Almost 50 years of Tanzanian history in one photo

Glimpsed on the street in Stone Town, Zanzibar, on one of my microfinance trips:

The green and yellow sign ("I love Zanzibar, vote yes for me, choose CCM, choose Dr. Shein") is a campaign ad from Tanzania's ruling CCM party (from the Swahili abbreviation for "Revolutionary Party").

Giant signs like these are everywhere. On major roads, you might easily see five or six at once.
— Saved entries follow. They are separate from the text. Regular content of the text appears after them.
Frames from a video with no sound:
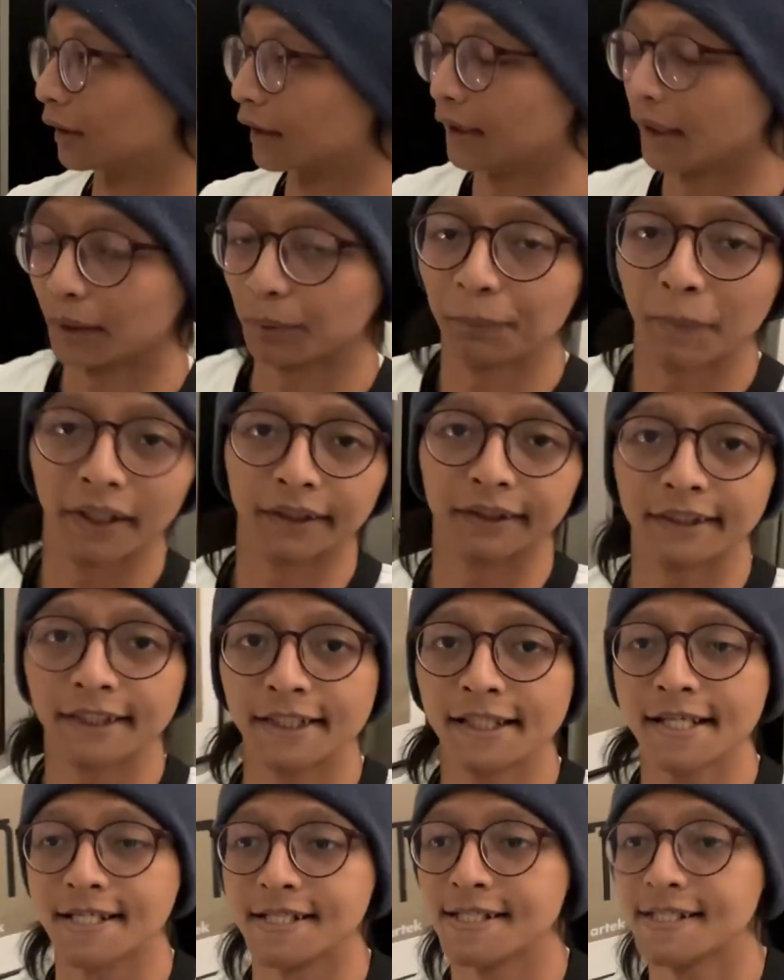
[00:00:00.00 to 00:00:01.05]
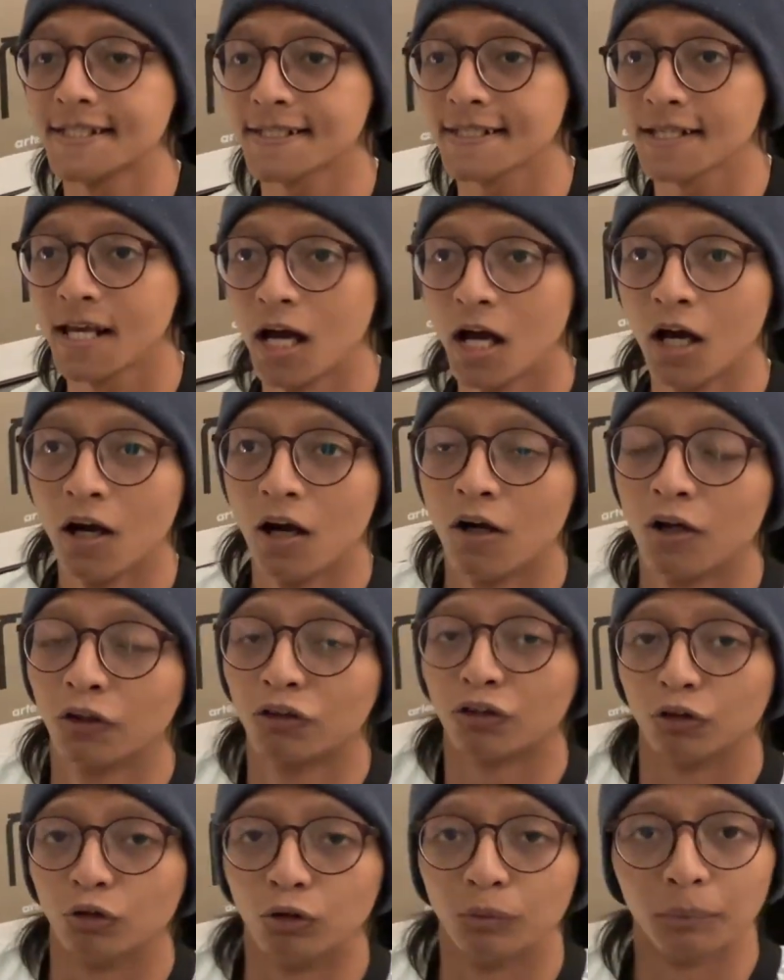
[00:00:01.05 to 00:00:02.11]
to collect my keys
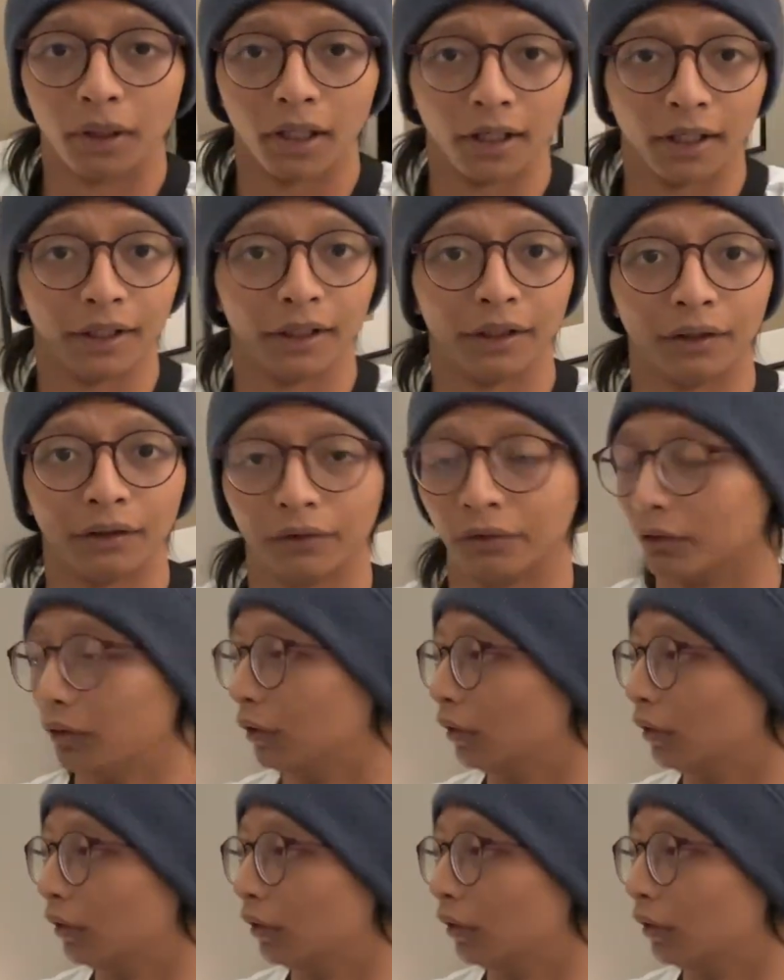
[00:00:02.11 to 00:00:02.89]
to my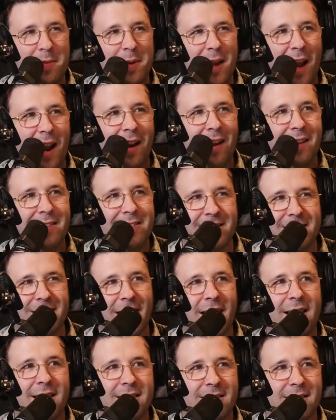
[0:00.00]
cadence is
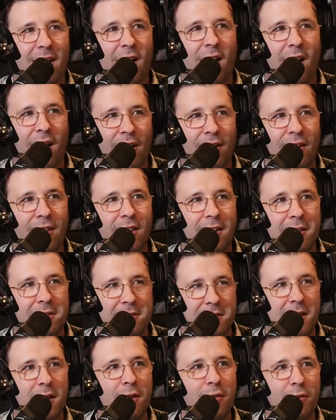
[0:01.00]
like he's in a huddle at a
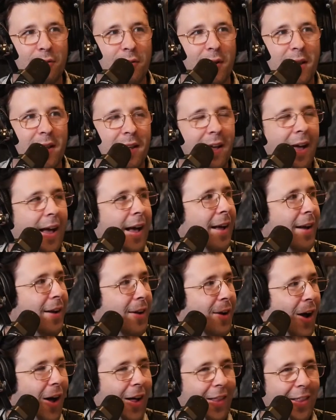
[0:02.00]
D3
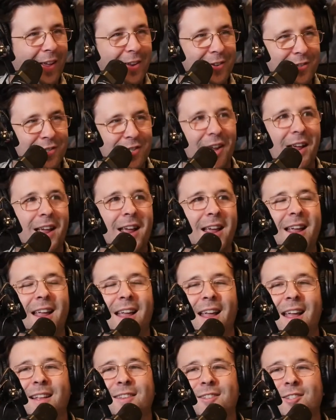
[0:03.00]
college.
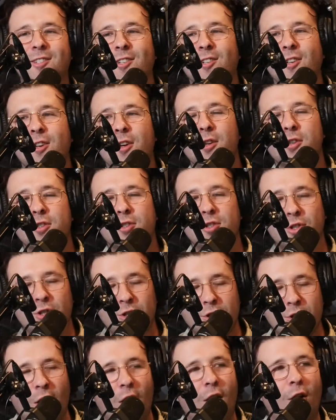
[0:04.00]
It's
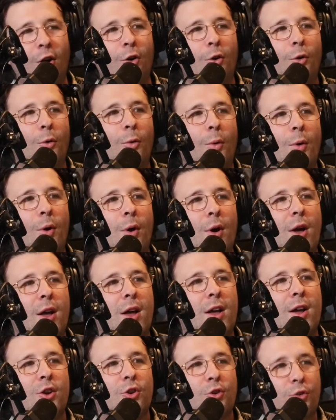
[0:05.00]
so
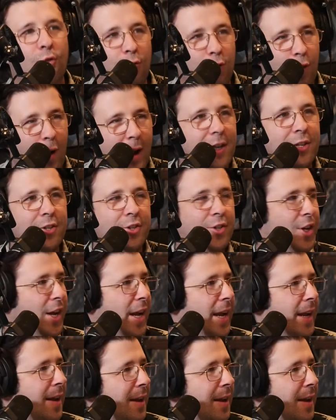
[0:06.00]
cringy.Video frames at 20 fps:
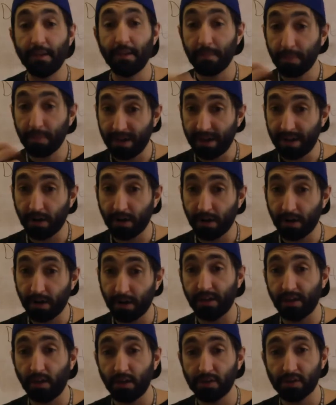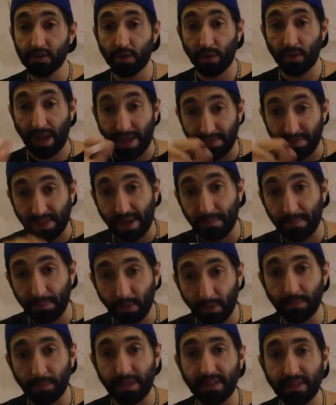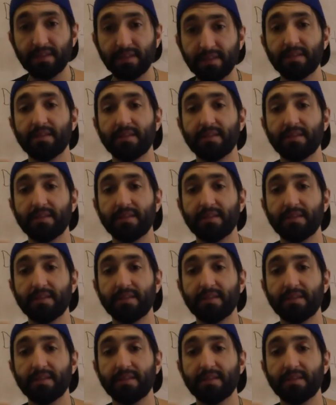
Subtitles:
player can also, at that moment,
Since the dawn of Tanzanian independence, the CCM and its predecessor have run things from day one, even when that necessitated rigged votes and occasional electoral massacres (including one here on Zanzibar as recently as 2001). But that doesn't mean an election isn't a chance to spend some public money to tell the public whose money you're spending about how wise you are with the public's money.

And while there's a major opposition party gradually gaining support among the business class in Arusha and Mwanza, everybody already knew who was gonna win this one, just like always.

Sure enough, President Kikwete of the CCM was re-elected by a 35-point margin.

And so the people below the powerful smiling heads continue their long slow heavy slog uphill.

Zanzibar: The Unanswered Questions re Patty Duke’s Cousin

This is the scene immediately after arrival in Zanzibar, the exotic spice island and historic crossroads of East Africa, as you step off the morning ferry from Dar es Salaam. Could this possibly be any more colorful?

You're practically atop the equator with some of the cleanest air in the world overhead.  On a clear day, your eyes almost vibrate from the intensity, even just walking down a random alley.

Btw, I don't like to admit this, but I wound up humming the 1960's Patty Duke Show theme ("from Zanzibar… to Barclay Square!") for the first few minutes.  Sorry to be such a tourist, but there it is.

Which brings me to a fun fact that wildly improves Patty Duke Show reruns on TV Land:

Barclay Square (which is the lyric, per any source you check) is in Tartu, Estonia

Once you consider what this means for the sitcom's mythology, that's fantastically weird.

What the hell was Patty's mysterious British cousin Cathy Lane doing in Estonia under Soviet rule, just after the Cuban Missile Crisis, right at the height of the Cold War?

Espionage.  Had to be.

This whole innocent sitcom suddenly reeks of intrigue. All the hiding and confusion and pretending to be other people — it's hard not to start imagining that this was the classic development of an intelligence "double."

Y'know who else was in the Soviet Union in 1962 and suddenly came back? Lee Harvey Oswald, that's who.

Plus, Cathy's father was the Chronicle's "foreign correspondent." Probably his CIA or MI5 cover. So he could go overseas and keep an eye on his psycho sniper daughter.

And suddenly the "identical cousin" thing starts making a lot more sense.  Plastic surgery to create a cover?  Probably.

Then again, once the third cousin, Betsy, showed up in the second season, looking like a total clone of the other two… you have to wonder about genetic engineering.

Dear gods, how many other mind-controlled identical cousins were wandering around, awaiting their orders?  What were their masters planning?  And was their evil plot averted when the show was cancelled?  Or did they just go underground…?

But I digress.  Zanzibar.  Really beautiful.  Even if Cathy Lane was once based here to covertly monitor Soviet arms smuggling in East African shipping lanes.